(Records drawn from a dataset)

****************

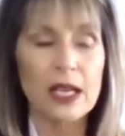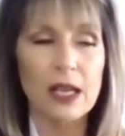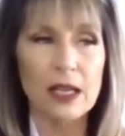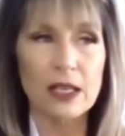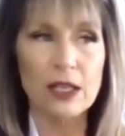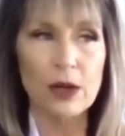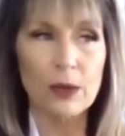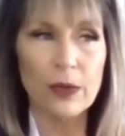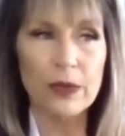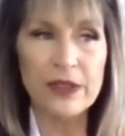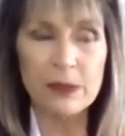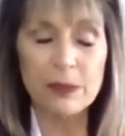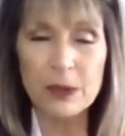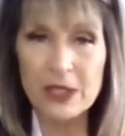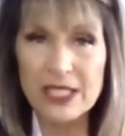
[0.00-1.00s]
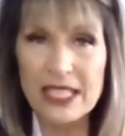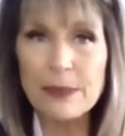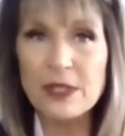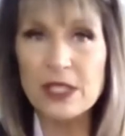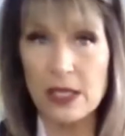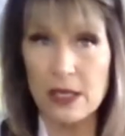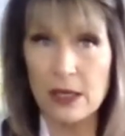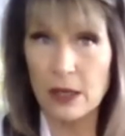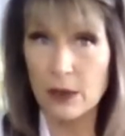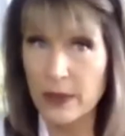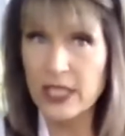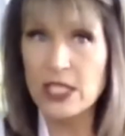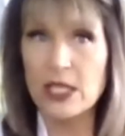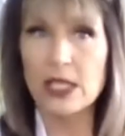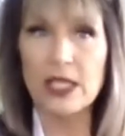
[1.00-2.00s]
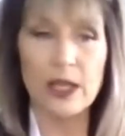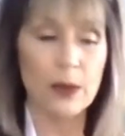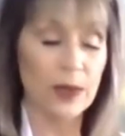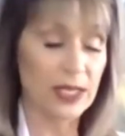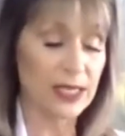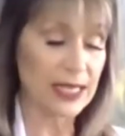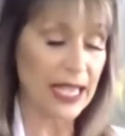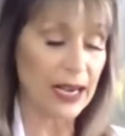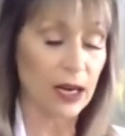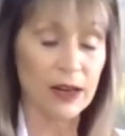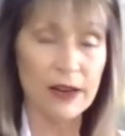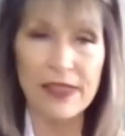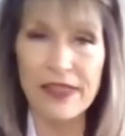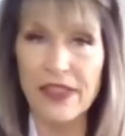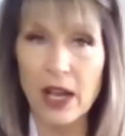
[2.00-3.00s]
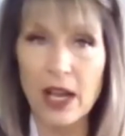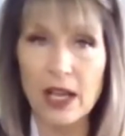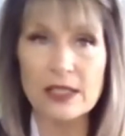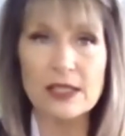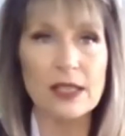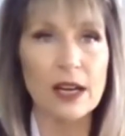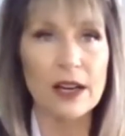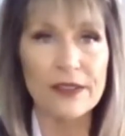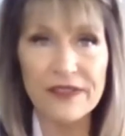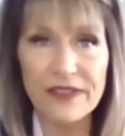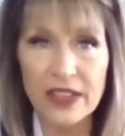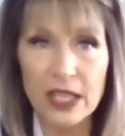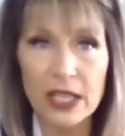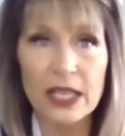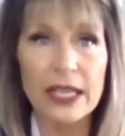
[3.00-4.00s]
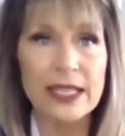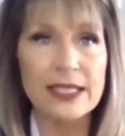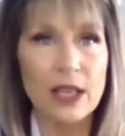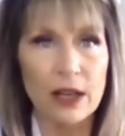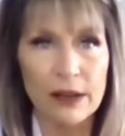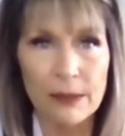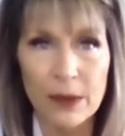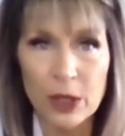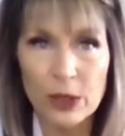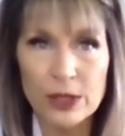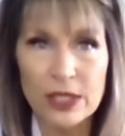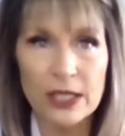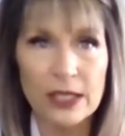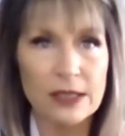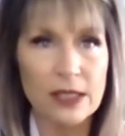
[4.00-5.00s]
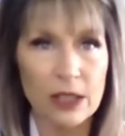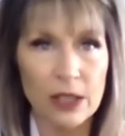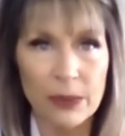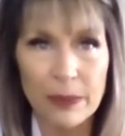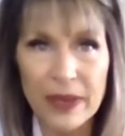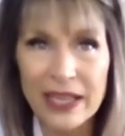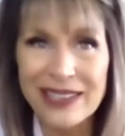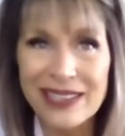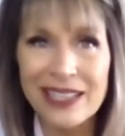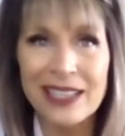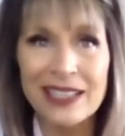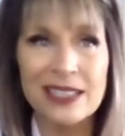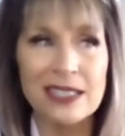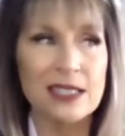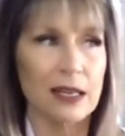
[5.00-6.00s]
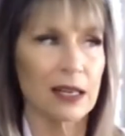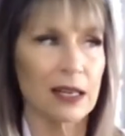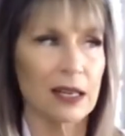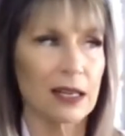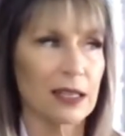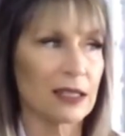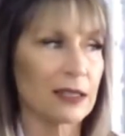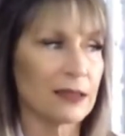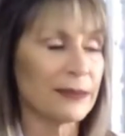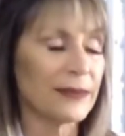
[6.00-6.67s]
you know, the perception originally was that our thoughts, our feelings, our emotions, our opinions, our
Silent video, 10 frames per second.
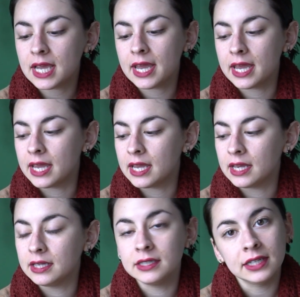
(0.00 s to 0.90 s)

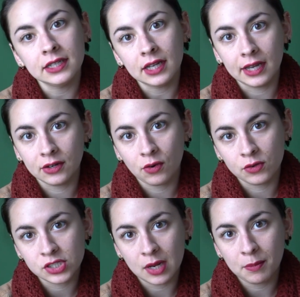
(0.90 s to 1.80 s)
a knit and
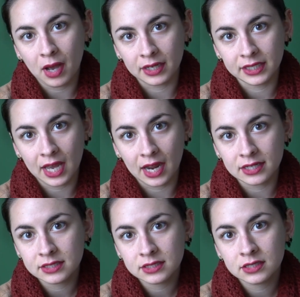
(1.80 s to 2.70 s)
crochet
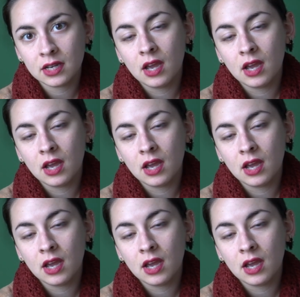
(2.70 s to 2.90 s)
podcast.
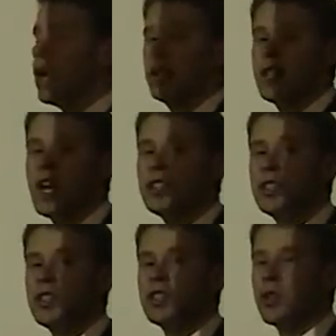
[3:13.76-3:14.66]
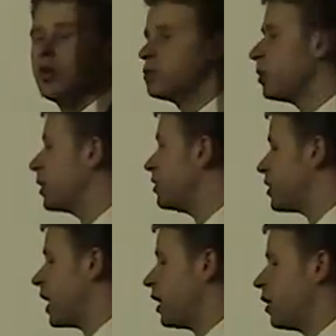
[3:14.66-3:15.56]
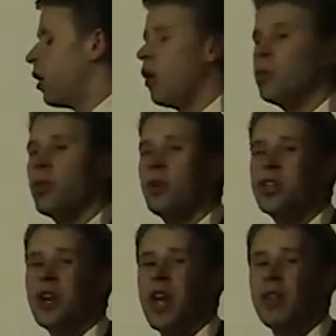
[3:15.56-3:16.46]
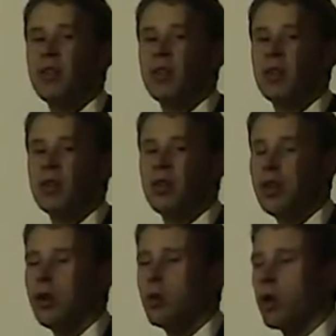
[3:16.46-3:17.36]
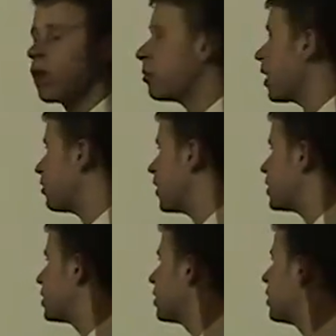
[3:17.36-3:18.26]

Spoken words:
Johnson Controls believes that all employees should have good worker benefits,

****************

Exactly the lines from the one holding "[3:15.56-3:16.46]" through the last line of the entries, both included, are to be duplicated; leave the pictures out.

▸ Reply
[3:15.56-3:16.46]
[3:16.46-3:17.36]
[3:17.36-3:18.26]

Spoken words:
Johnson Controls believes that all employees should have good worker benefits,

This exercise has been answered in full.